(Excerpts from a dataset)
────────────────
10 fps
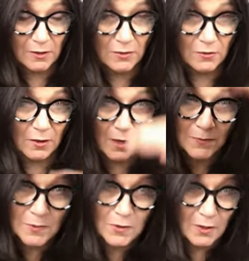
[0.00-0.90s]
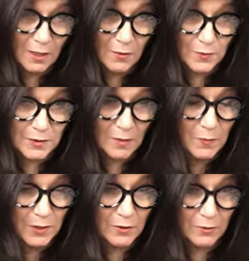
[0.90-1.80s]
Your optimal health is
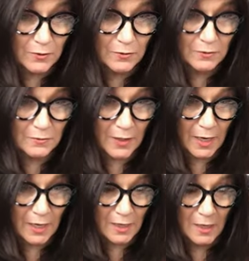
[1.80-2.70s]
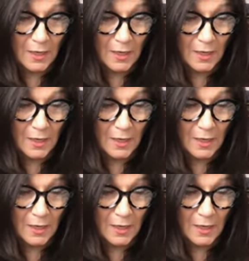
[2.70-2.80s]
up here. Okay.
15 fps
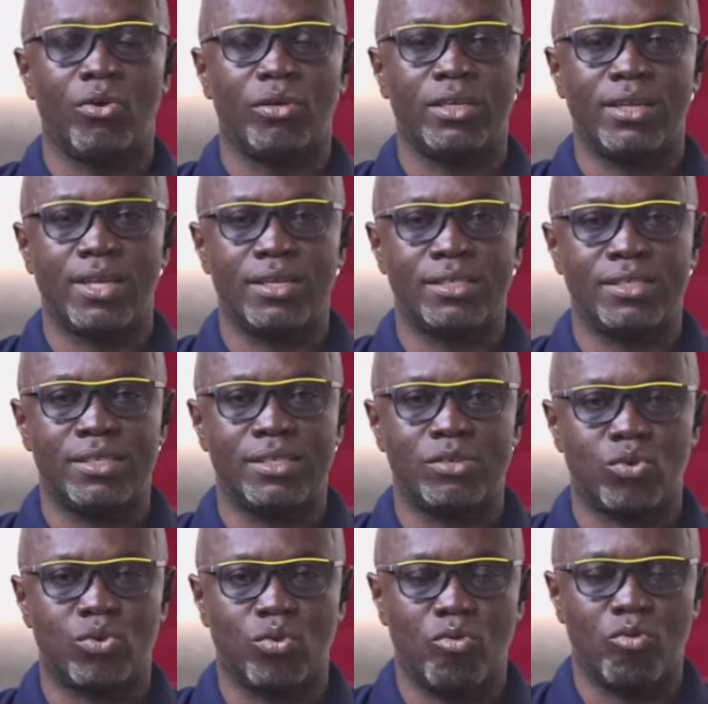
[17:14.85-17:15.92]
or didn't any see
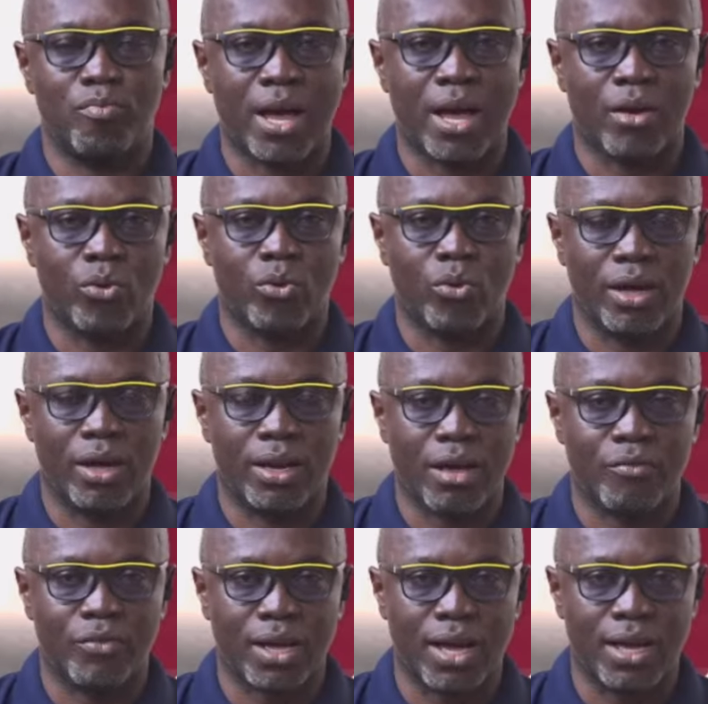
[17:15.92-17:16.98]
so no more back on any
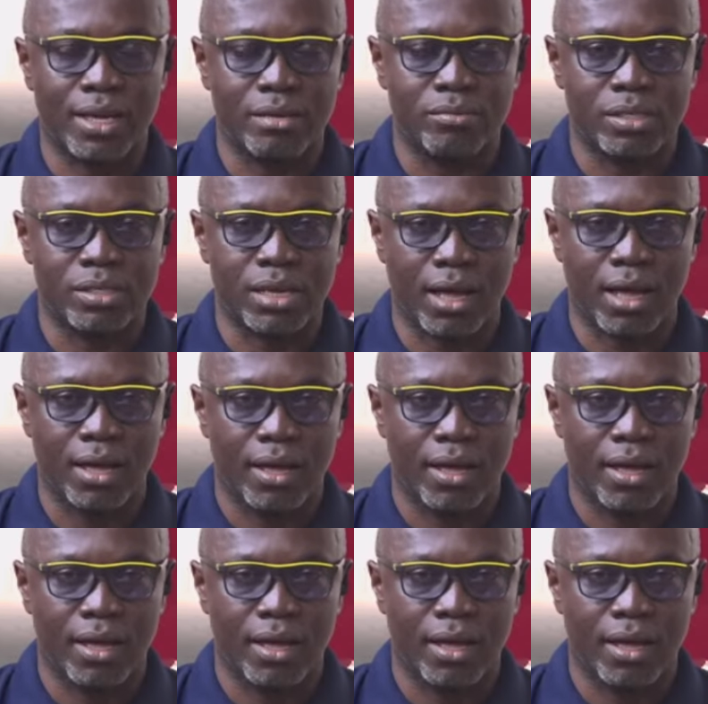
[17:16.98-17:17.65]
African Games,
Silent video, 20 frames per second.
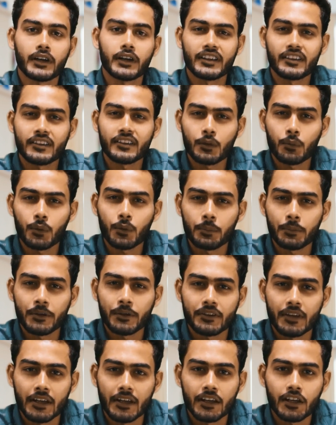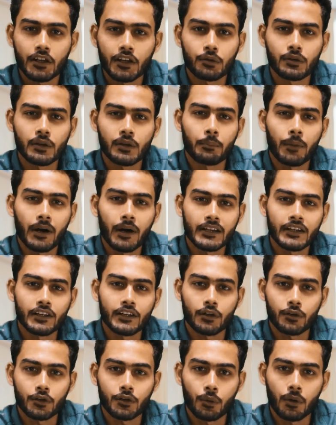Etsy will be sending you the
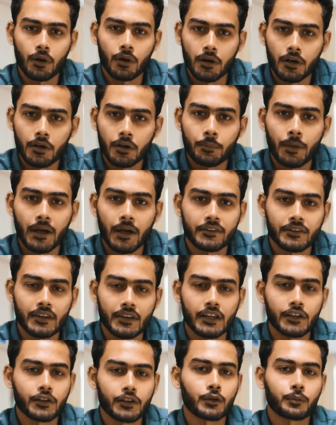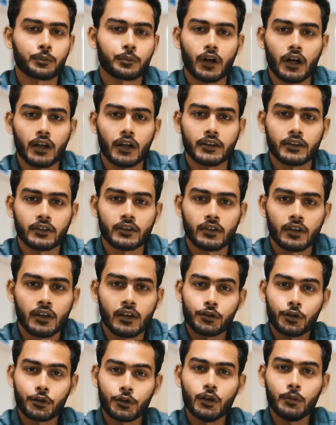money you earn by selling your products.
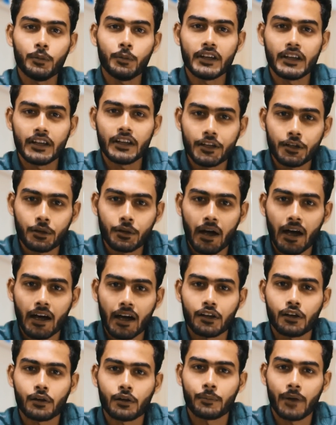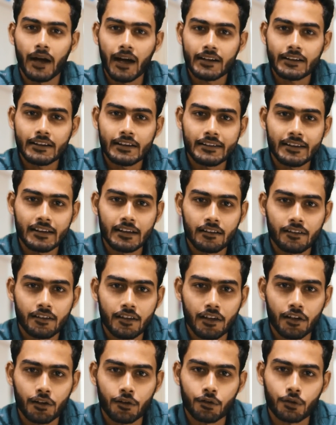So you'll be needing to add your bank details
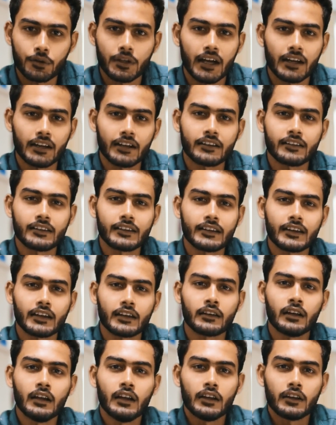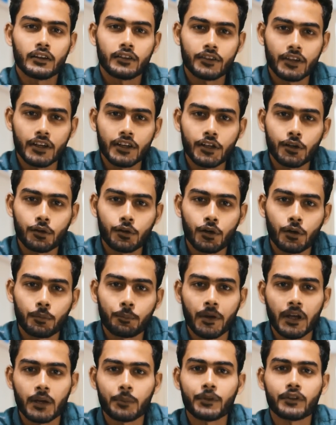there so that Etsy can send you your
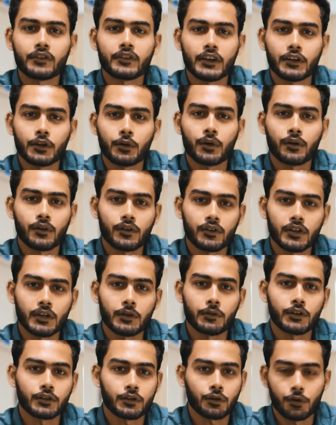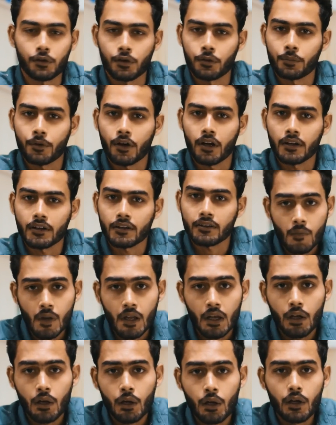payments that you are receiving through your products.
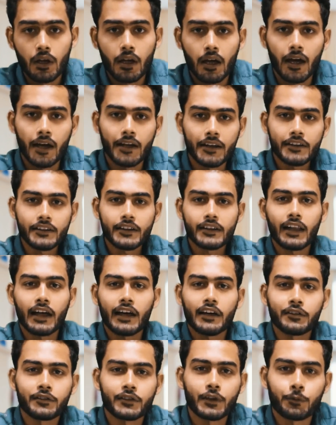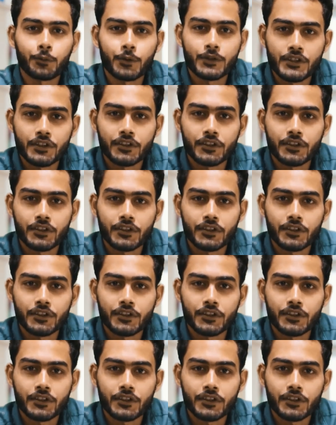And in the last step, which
────────────────
▶ [Instructions for the task]:
Restate the data above word for word. Do not include the images.

▶ [Response area]:
10 fps
[0.00-0.90s]
[0.90-1.80s]
Your optimal health is
[1.80-2.70s]
[2.70-2.80s]
up here. Okay.
15 fps
[17:14.85-17:15.92]
or didn't any see
[17:15.92-17:16.98]
so no more back on any
[17:16.98-17:17.65]
African Games,
Silent video, 20 frames per second.
Etsy will be sending you the
money you earn by selling your products.
So you'll be needing to add your bank details
there so that Etsy can send you your
payments that you are receiving through your products.
And in the last step, which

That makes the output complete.